该不会就是因为那间房间里有什么吧,他们从来没有进去过,听别人说这里是用来惩罚人的,只是那些进去的人到最后都没有回来过了。
叶世缘明白他是因为叶陨文的命令才过来的,便老实的跟了过去:“嗯!”
叶世缘看着新的卧室,虽然很小,但却很整洁。
“这是新衣服和药箱!”叶世缘并没有去接,自己身上脏成这样,怎么拿。
步尘念看到他这一身血,怪不得上将刚才交代他弄桶水过来:“浴桶里面有水了,你可以去洗了。没事我就先走了,上将说你明天六点到校场去!”

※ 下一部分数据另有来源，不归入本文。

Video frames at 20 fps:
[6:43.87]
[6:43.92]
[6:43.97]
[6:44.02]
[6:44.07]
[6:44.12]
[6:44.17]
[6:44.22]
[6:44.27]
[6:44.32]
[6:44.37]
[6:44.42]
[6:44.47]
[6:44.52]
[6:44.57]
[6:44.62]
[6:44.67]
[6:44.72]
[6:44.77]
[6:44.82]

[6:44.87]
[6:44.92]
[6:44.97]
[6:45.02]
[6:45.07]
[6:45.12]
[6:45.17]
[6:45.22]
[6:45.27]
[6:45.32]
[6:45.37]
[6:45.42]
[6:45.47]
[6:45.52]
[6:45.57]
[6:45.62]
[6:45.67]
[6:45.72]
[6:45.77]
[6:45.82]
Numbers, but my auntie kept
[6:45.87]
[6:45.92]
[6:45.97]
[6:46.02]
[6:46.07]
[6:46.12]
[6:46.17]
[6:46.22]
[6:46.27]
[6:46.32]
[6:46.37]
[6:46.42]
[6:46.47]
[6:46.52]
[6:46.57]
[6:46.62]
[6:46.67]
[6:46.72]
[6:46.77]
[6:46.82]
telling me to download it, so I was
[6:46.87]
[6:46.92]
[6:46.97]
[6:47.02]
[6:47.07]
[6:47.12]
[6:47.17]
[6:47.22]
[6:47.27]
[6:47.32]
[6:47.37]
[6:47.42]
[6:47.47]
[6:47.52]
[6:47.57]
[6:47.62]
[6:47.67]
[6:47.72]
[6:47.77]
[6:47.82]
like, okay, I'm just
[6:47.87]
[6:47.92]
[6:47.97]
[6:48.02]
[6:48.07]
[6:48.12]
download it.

叶世缘来的时候就简单的看了一下这里的布局,所以校场她还是知道在哪里的:“我知道了。”
“嘎吱!”听到他的脚步声走远了她才开始脱衣服,连裹胸布都沾满了血,她费了好大的劲儿才把身上的血擦的差不多了,简单的将伤口包扎了起来,将身子泡了进去。
“嘶!——”叶世缘感觉浑身疼得都要窒息了,冷汗直冒,颤颤巍巍的拿起布开始擦拭身上,“呼…这伤……”搁在后面连上药都弄不起来。
在寒凌镜里面待着的蔡郁垒来回的打转,纠结来纠结去,到底要不要帮她呢,可是她好像在洗澡,这个时候出去岂不是有辱了她的名节。
“主人,您大人有大量,别在转悠了,”寒凌镜感觉到有人在自己的肚子上面踩,难受倒不至于,就是感觉有那么点点奇怪,“您老行行好还是去烦叶世缘吧!”
说完便将蔡郁垒给丢了出去,蔡郁垒毫无征兆的被扔了出去,他听到屏障后面的水花四溅的声音,他蹑手蹑脚的走了八丈远,免得被叶世缘看到他在这里。
叶世缘在洗澡前便打了一盆水留了下来,就是用来洗裹胸布的,澡也洗完了,顺便将布洗了洗,幸好沾的时间不长,不然肯定就洗不掉了。
虽然说湿漉漉的,但她已经没有别的布条可以代替了,这段时间天气比较炎热,裹这个东西也不要紧的。
“你怎么在这里?”叶世缘裹完了布,用力勒了几下,觉察到了平时的窒息感突然安全很多了。